Work to be completed. Output the entries word for word. Omit images.

Task inputs below:

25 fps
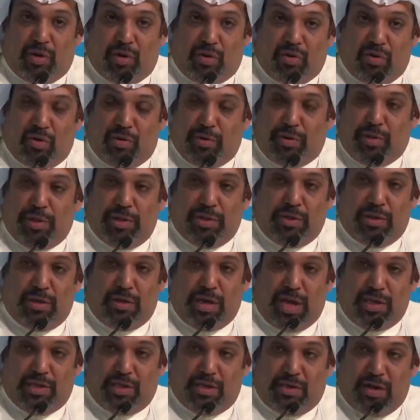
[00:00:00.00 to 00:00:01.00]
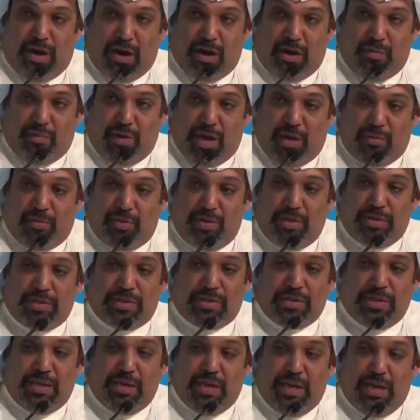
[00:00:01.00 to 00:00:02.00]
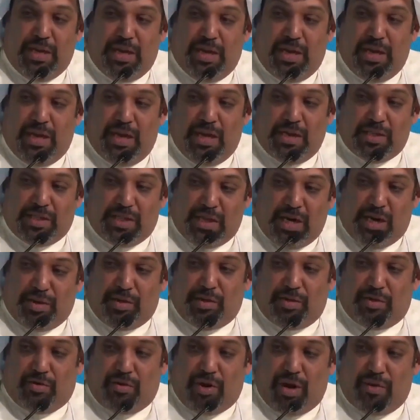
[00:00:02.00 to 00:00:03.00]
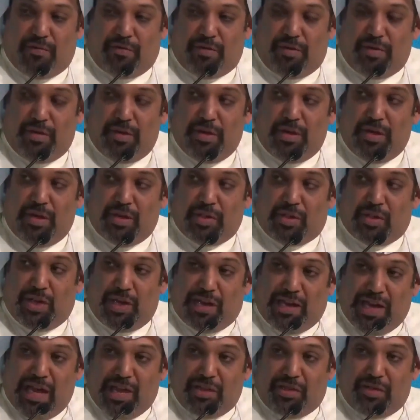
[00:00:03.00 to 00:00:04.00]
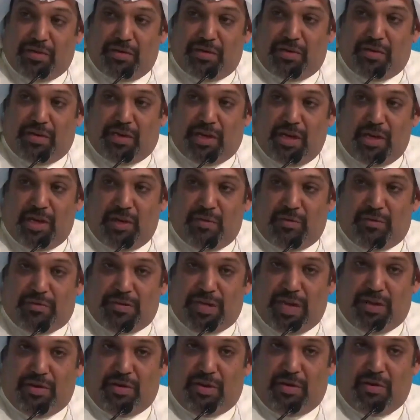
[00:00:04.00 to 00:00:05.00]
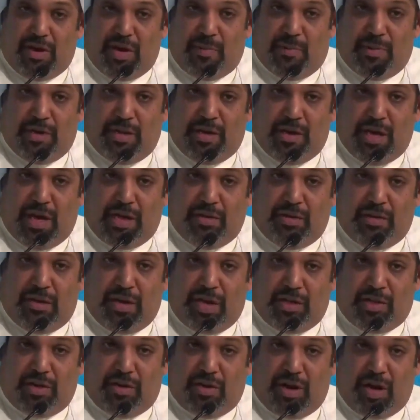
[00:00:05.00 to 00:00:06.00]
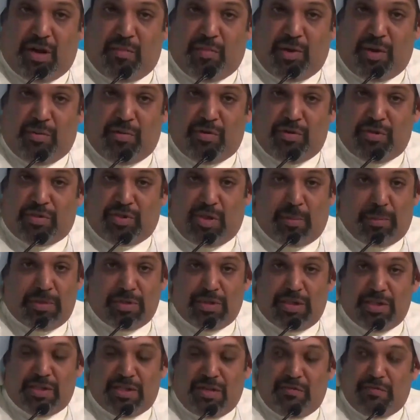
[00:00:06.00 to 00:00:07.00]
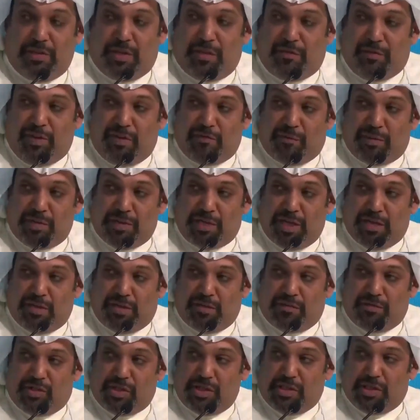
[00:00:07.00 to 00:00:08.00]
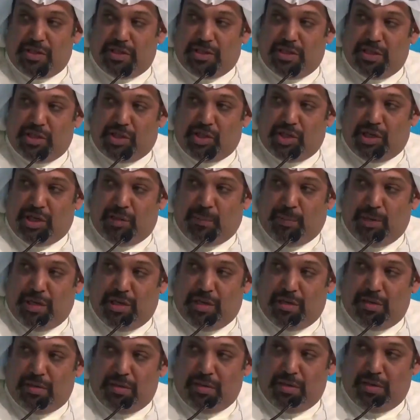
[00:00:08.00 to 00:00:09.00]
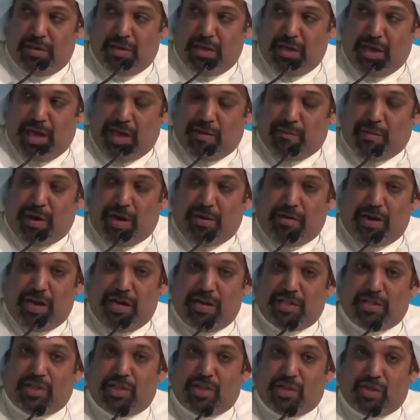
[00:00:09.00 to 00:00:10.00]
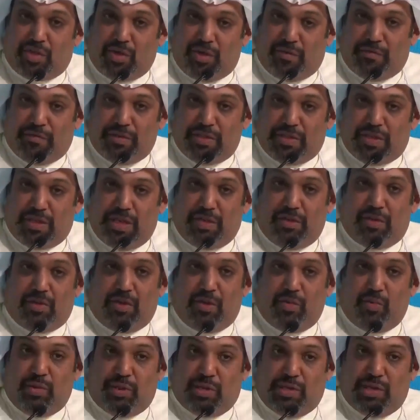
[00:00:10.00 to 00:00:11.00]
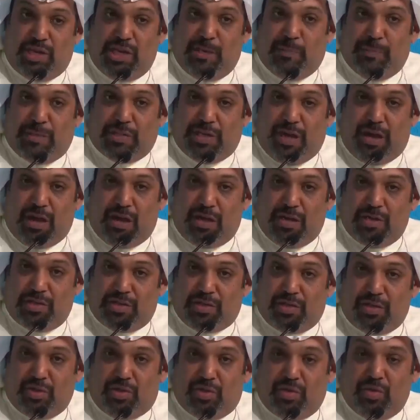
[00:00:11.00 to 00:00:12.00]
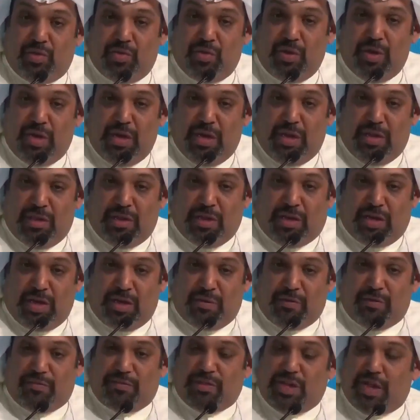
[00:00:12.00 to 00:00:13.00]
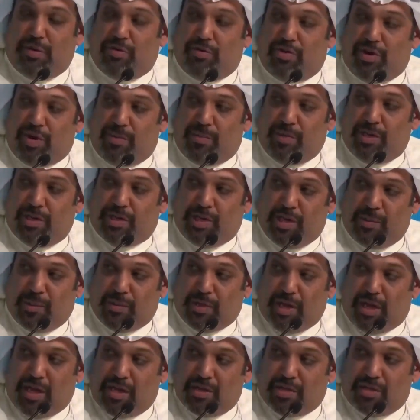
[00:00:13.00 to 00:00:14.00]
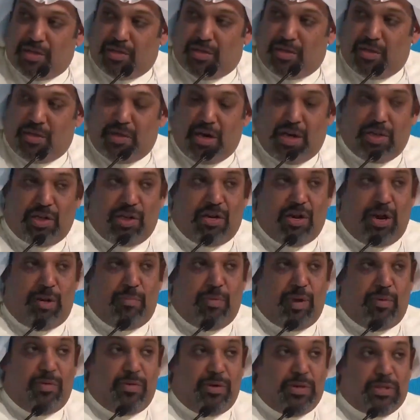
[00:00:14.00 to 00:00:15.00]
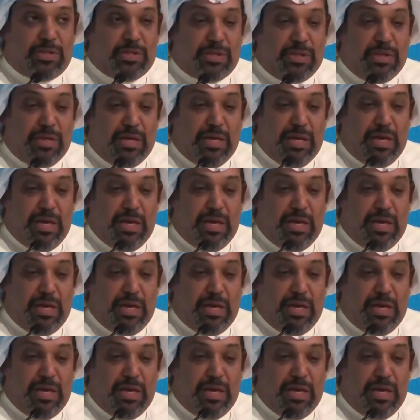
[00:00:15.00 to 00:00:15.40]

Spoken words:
growth in the United Arab Emirates is another driver. Together, the Kingdom of Saudi Arabia and the United Arab Emirates represent 75% of GCC GDP. And Bahrain is a service center with deep ties into the Kingdom of Saudi Arabia, deep ties into the United Arab Emirates,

End of Task inputs.

Exercise response.
25 fps
[00:00:00.00 to 00:00:01.00]
[00:00:01.00 to 00:00:02.00]
[00:00:02.00 to 00:00:03.00]
[00:00:03.00 to 00:00:04.00]
[00:00:04.00 to 00:00:05.00]
[00:00:05.00 to 00:00:06.00]
[00:00:06.00 to 00:00:07.00]
[00:00:07.00 to 00:00:08.00]
[00:00:08.00 to 00:00:09.00]
[00:00:09.00 to 00:00:10.00]
[00:00:10.00 to 00:00:11.00]
[00:00:11.00 to 00:00:12.00]
[00:00:12.00 to 00:00:13.00]
[00:00:13.00 to 00:00:14.00]
[00:00:14.00 to 00:00:15.00]
[00:00:15.00 to 00:00:15.40]

Spoken words:
growth in the United Arab Emirates is another driver. Together, the Kingdom of Saudi Arabia and the United Arab Emirates represent 75% of GCC GDP. And Bahrain is a service center with deep ties into the Kingdom of Saudi Arabia, deep ties into the United Arab Emirates,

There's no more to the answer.